Dadaism’s seeds of its own destruction.
- iakonstantinovich
- Apr 28
- 3 min read
The Dada Movement developed between 1915 and 1922, between the dispersal of Cubism - from which it borrowed, and generalized for its own ends, the technique of papiers collés - and the advent of Surrealism, which succeeded and for which it constituted a preparatory though negative phase.
Dada made its first appearance almost simultaneously in Zurich, New York and Paris, before reaching Germany and then concentrating in Paris. Switzerland's neutrality during the war had made it a refuge for all kinds of political exiles and agitators. Lenin was there, rubbing shoulders with dissident elements and anarchists from almost every country.

Among the latter were the Romanian poet Tristan Tzara, the German writers Hugo Ball and Richard Hülsen-beck, and the Alsatian painter and sculptor Hans Arp. In February 1916 they founded the Cabaret Voltaire, a literary club, exhibition gallery, and theatre hall all in one; the name is a clear indication of its sarcastic and critical intentions.

A dictionary, opened at random (this appeal to chance was to become systematic) furnished the name of the movement: Dada. Learned lectures on Klee, or Lao-tse, alternated with scandalizing or mystifying entertainments, designed to undermine by every possible means the traditional bases of culture and social order.
Works by Arp, Chirico, Max Ernst, Feininger, Kandinsky, Klee, Kokoschka, Marc, Modigliani and Picasso were exhibited in a very eclectic manner at the Dada gallery in 1917. The typical artist of the movement was Arp, illustrator of Hülsenbeck and Tzara, who, with his coloured papers, his woodcuts and his sculptures, organized the so-called free forms, born of fantasy and the unconscious.
The real precursor of the Dada spirit in its destructive sense was the painter Marcel Duchamp, a man of impecable logic and exceptional gifts, who sacrified his career as an artist to the principles of inversion, negation and anti-aestheticism. He settled in New York in 1915, where his famous mass-produced objects arbitrarily raised to the level of works of art created a sensation, and became the central figure of the Stieglitz group and the review '291' (Man Ray, Picabia, de Zayas, Arensberg), an anti-artistic movement parallel to the Dada movement of Zurich.
Picabia, a painter of Spanish origin, had visited New York in 1915. He went to Barcelona and founded the '391' review there in January 1917. He turned up in Switzerland in 1918 and contacted the Dada group. Two numbers of Dada, the review edited by Tzara, were published in 1917. Dada III, in which Picabia collaborated, appeared in December 1918, and contained the Dada Manifesto, in which the meaning and destructive force of the movement were confirmed.

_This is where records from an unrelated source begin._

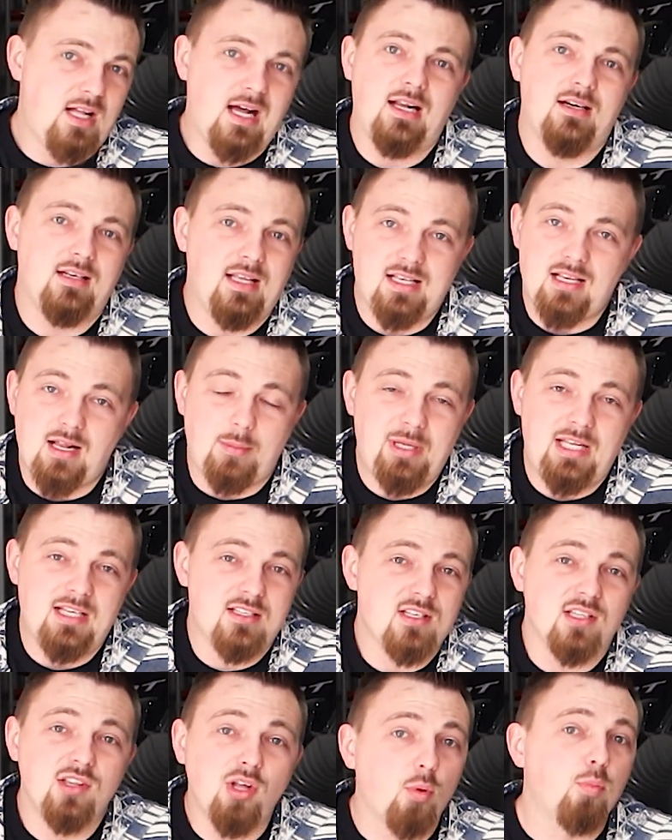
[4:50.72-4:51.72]
not, I mean,
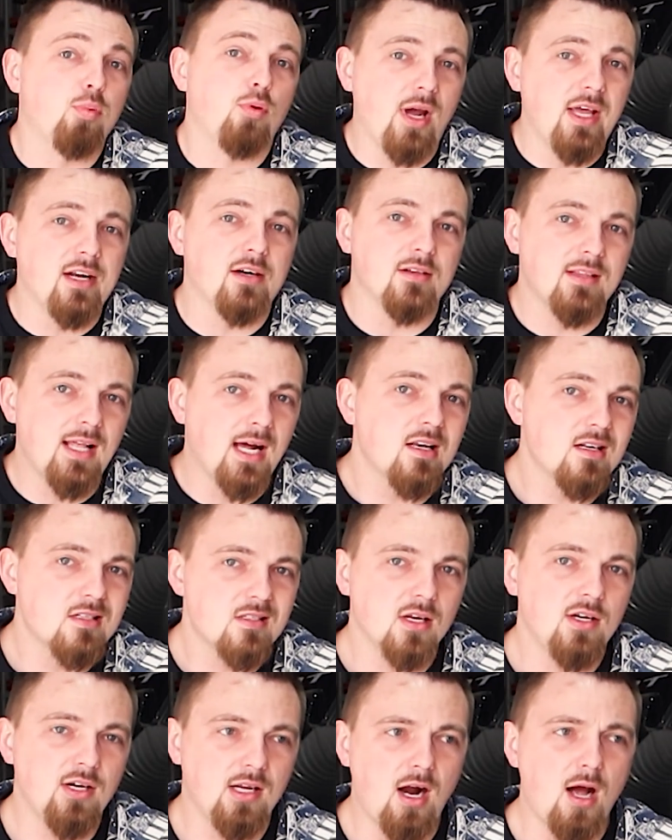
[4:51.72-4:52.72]
it's a no-brainer. That
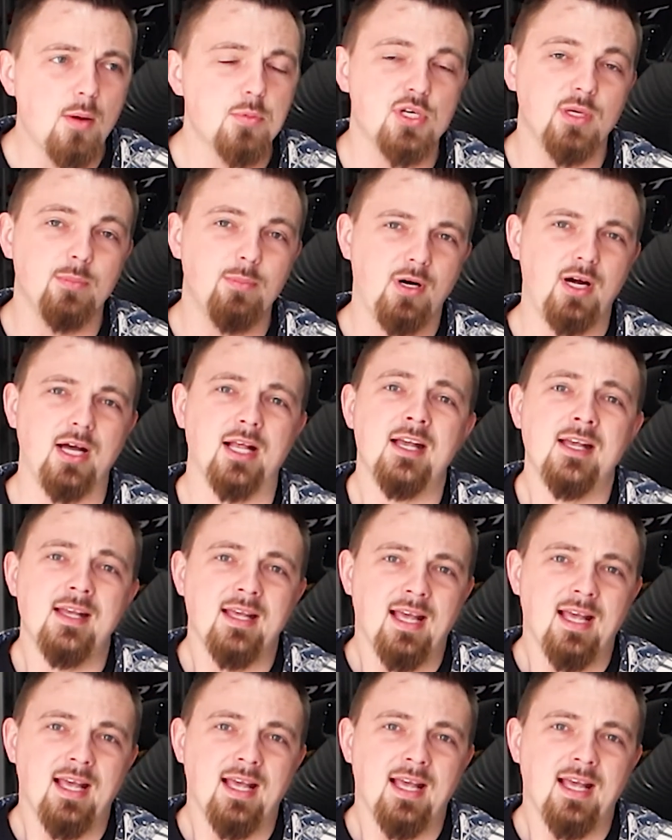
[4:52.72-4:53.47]
is a good option. But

A Dada salon opened at the Montaigne Gallery on June 6th, 1922, but the Parisian movement was more literary and, after a summer demonstration in the Tyrol, it dissolved in internal disputes in the autumn of 1922.
In Germany, because of the 1918 defeat and the social crises of the time, Dada found fertile soil for expansion. With the more direct participation of artists, the movement took on a more political character. The Berlin group, created by Hülsenbeck in 1917, broke up in 1920, after a large-scale exhibition which was a triumph for Georg Grosz, ferocious caricaturist of the German feudal bourgeoisie and militarism.
The Cologne group showed itself still more violent on the social plane, by the publication of the Electric Fan (a Communist and Dadaist periodical confiscated by the British occupation authorities).
On the artistic plane it was, perhaps, the most interesting group, as a result of the activities of Max Ernst who, joined by Hans Arp, began to make his collages, of which the most famous series is entitled Fatagaga (short for 'fabrication de - tableaux garantis gazométriques). The exhibition of April 1920, held at the Winter Café and closed by order of the police, reached a level of scandal and provocation which has never been surpassed. The departure of Max Ernst for Paris in 1922 marked the end of Cologne Dadaism.
Dada was less an artistic movement than an intellectual revolt, born of the convulsions of the 1914-1918 war, and too directly bound to its anguish to be anything other than a cry of negation, which inevitably carried within itself the seeds of its own destruction.
But it was necessary for the coming of Surrealism, which was to build on its ruins.
Dada had little appeal in England, and, in America, existed only briefly in New York. Dada's main contribution to the twentieth century was its satirical character, and that, at least, is yet to die out.